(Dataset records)
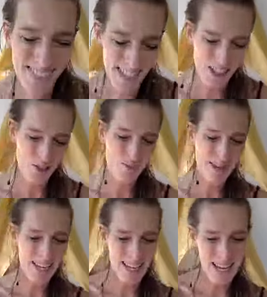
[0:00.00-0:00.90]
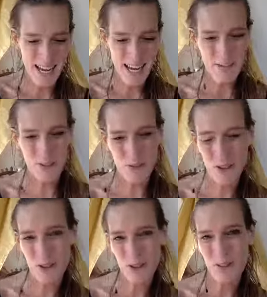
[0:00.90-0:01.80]
that you may have the
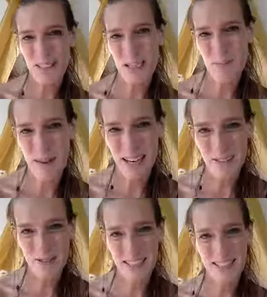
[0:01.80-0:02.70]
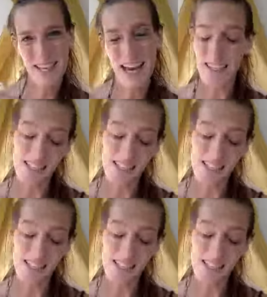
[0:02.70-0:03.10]
results and the benefit that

# HOW TO COMPLETE THIS TASK
Give back the data exactly, with no images.

# RESPONSE TO THE EXERCISE
[0:00.00-0:00.90]
[0:00.90-0:01.80]
that you may have the
[0:01.80-0:02.70]
[0:02.70-0:03.10]
results and the benefit that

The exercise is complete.